Brasília, 12 abr (EFE).- A Polícia Federal deteve nesta terça-feira o ex-senador Gim Argello, político próximo à presidente Dilma Rousseff, no marco da 28ª fase da Operação Lava Jato.

Argello foi detido em sua residência de Brasília, ao mesmo tempo que agentes da Polícia Federal realizavam outras operações no Rio de Janeiro e São Paulo, entre outras cidades, segundo um comunicado da instituição.

Segundo fontes policiais citadas por meios de comunicação, a detenção de Argello se deve a suspeitas de que, há dois anos, quando ainda ocupava uma cadeira no Senado, cobrava propina de empreiteiras para não convocar executivos para a CPI Mista da Petrobras.
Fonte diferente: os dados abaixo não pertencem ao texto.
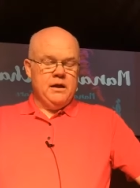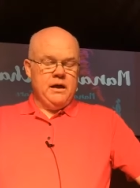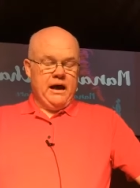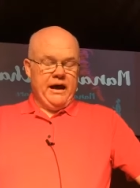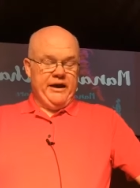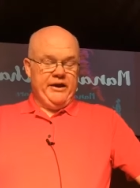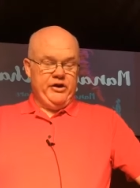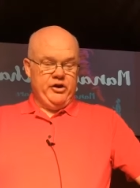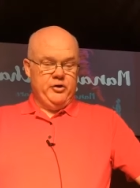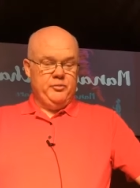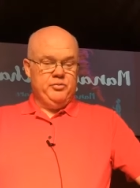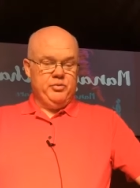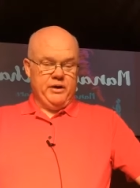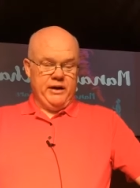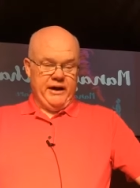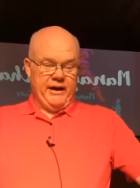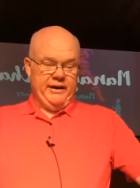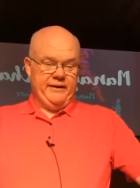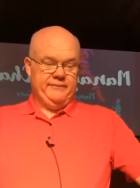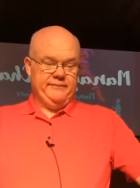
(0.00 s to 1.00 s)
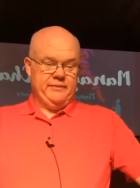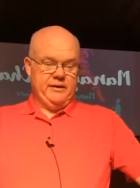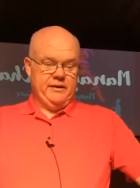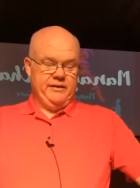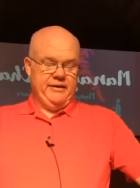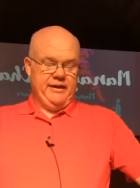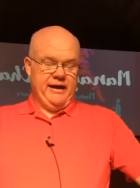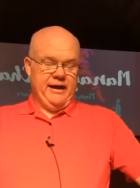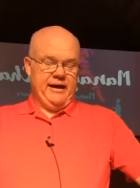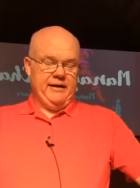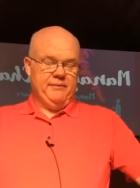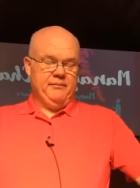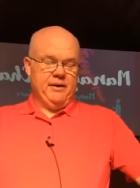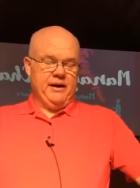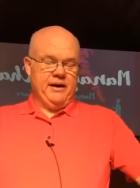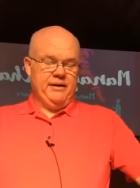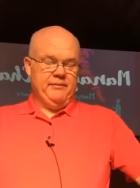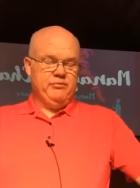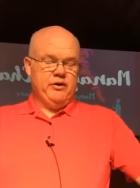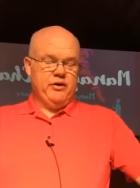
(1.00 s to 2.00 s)
I do pray that
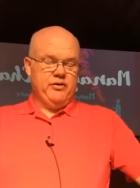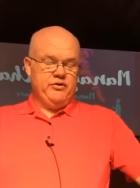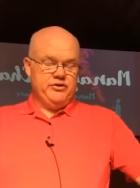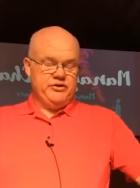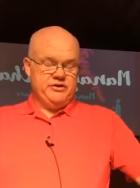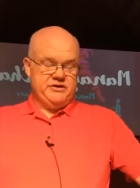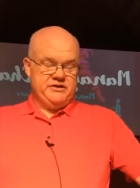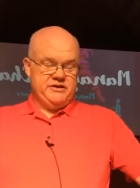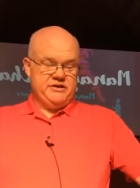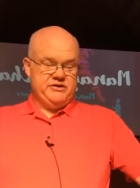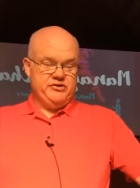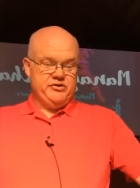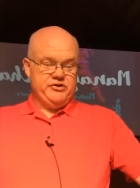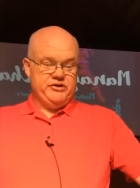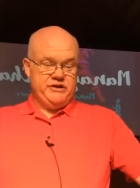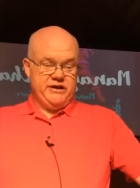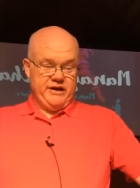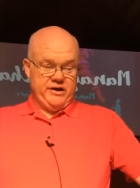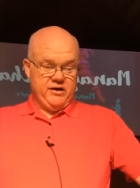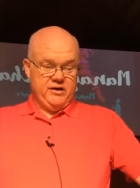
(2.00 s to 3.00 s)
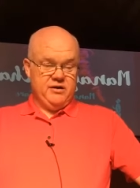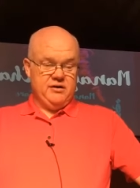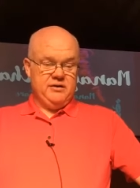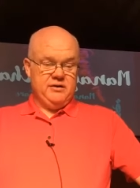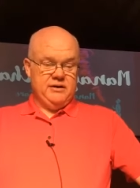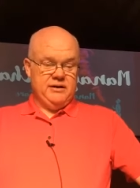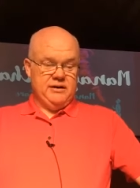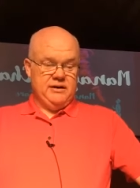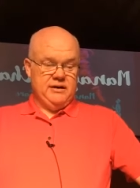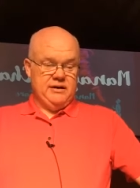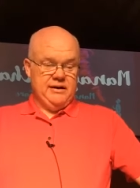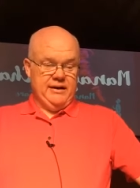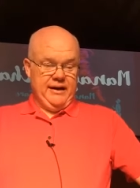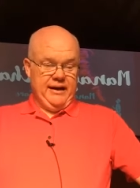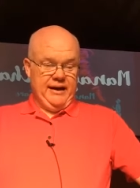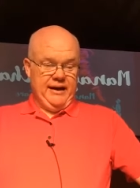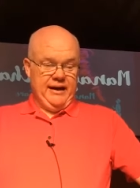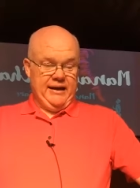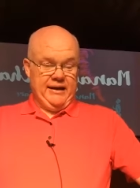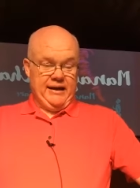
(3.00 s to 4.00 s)
my brothers and sisters here
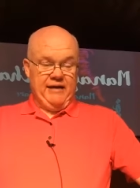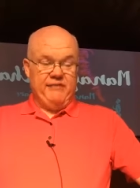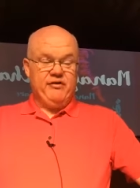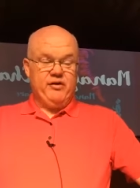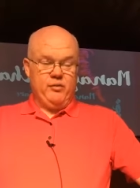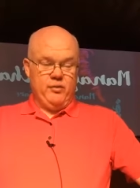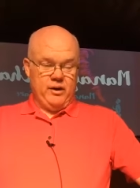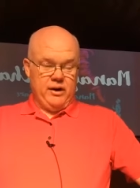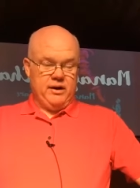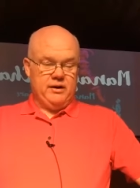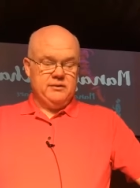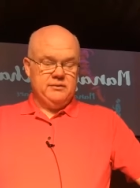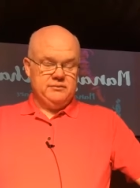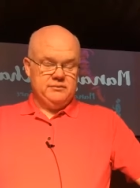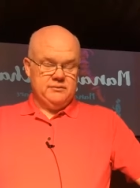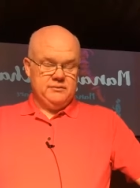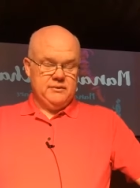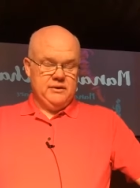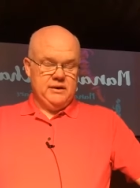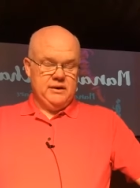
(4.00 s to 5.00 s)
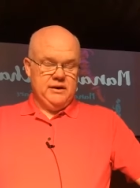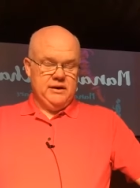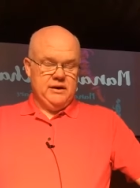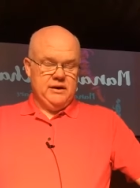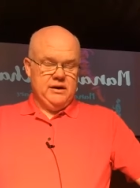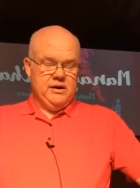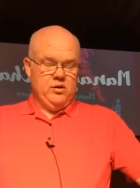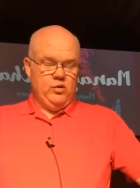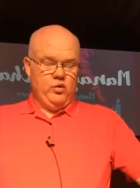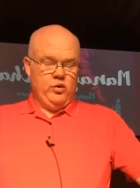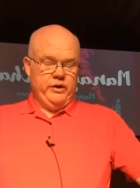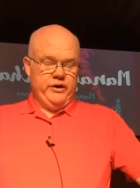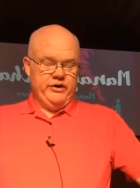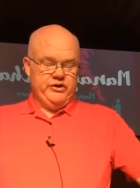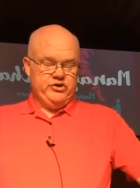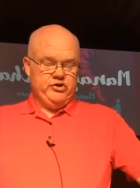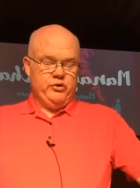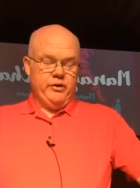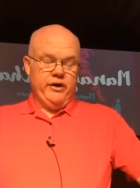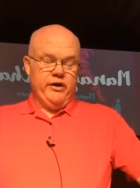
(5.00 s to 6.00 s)
and everywhere would
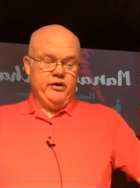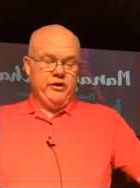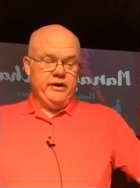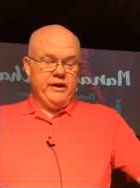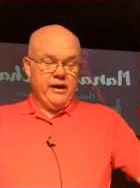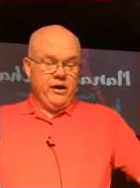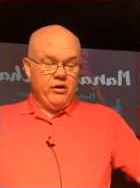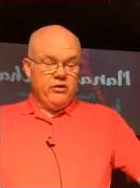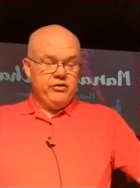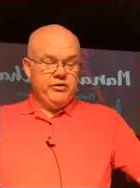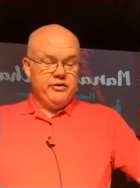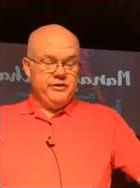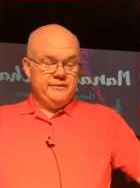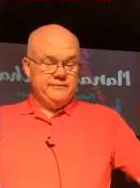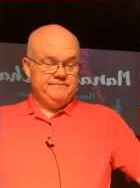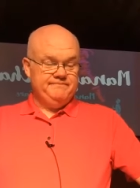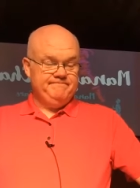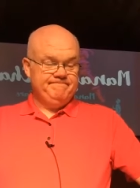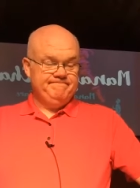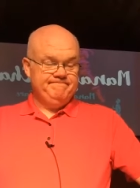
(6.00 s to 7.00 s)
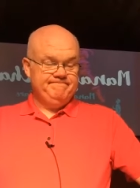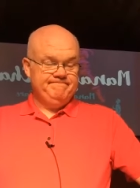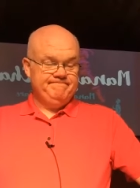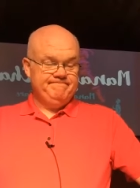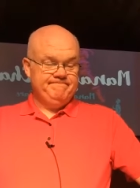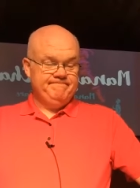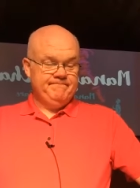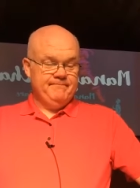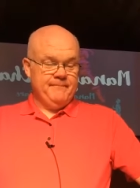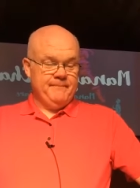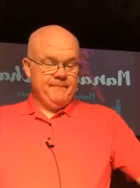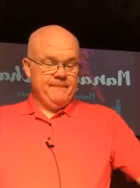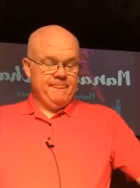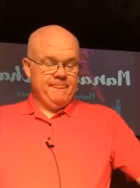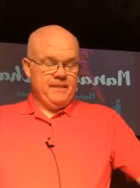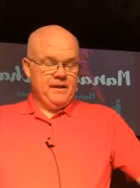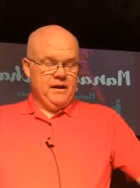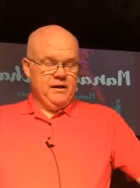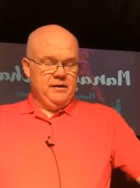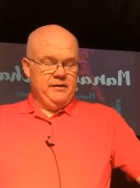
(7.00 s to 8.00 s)
enjoy good health,
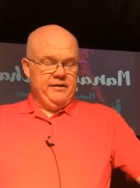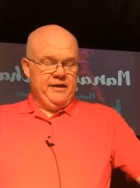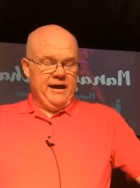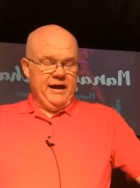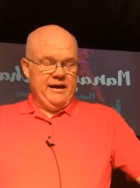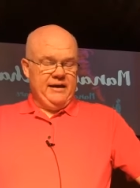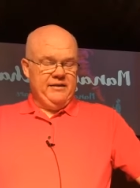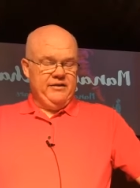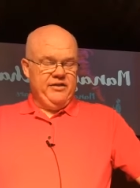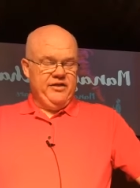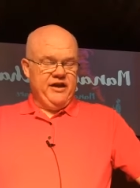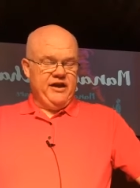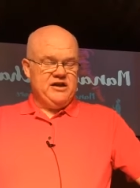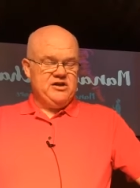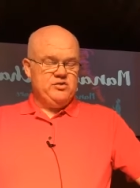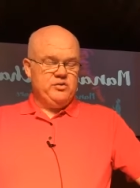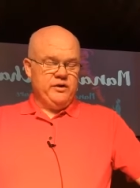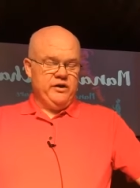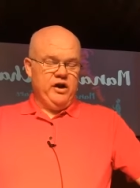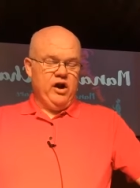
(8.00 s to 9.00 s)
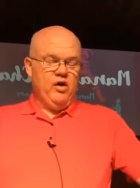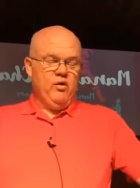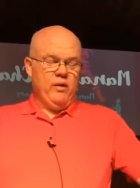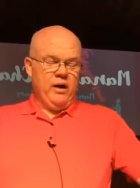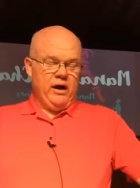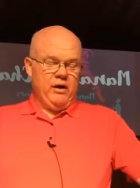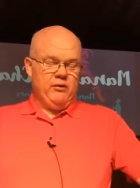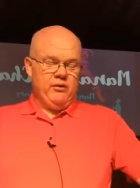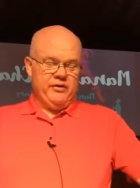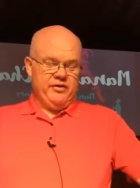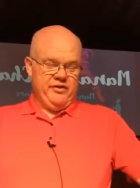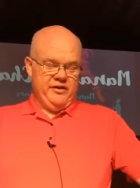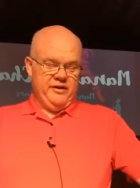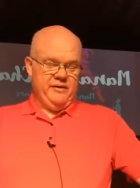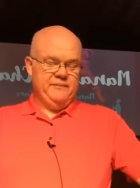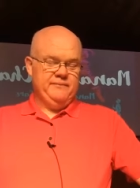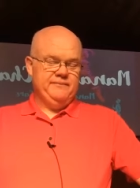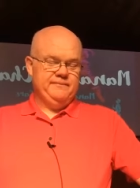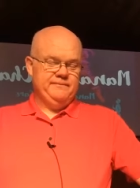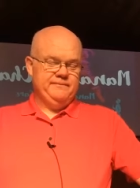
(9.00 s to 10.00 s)
that things would go well with
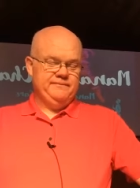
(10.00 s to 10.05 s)
them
As suspeitas se desprendem de uma delação feita pelo ex-chefe do Governo no Senado Delcídio Amaral, que foi detido no final do ano passado e, entre muitas outras coisas, também confessou que participou de manobras para distorcer as investigações nessa comissão do Senado que devia investigar o caso Petrobras.

Argello, de 54 anos, é um homem de negócios de Brasília que fez fortuna com negócios imobiliários.

O ex-senador é amigo próximo da presidente Dilma, de quem foi vizinho na Península dos Ministros, um exclusivo bairro de Brasília, onde muitas vezes eram vistos passeando juntos de manhã, por um caminho que bordeia o lago Paranoá.

Segundo fontes oficiais, após ter sido detido em Brasília, Argello será levado a Curitiba.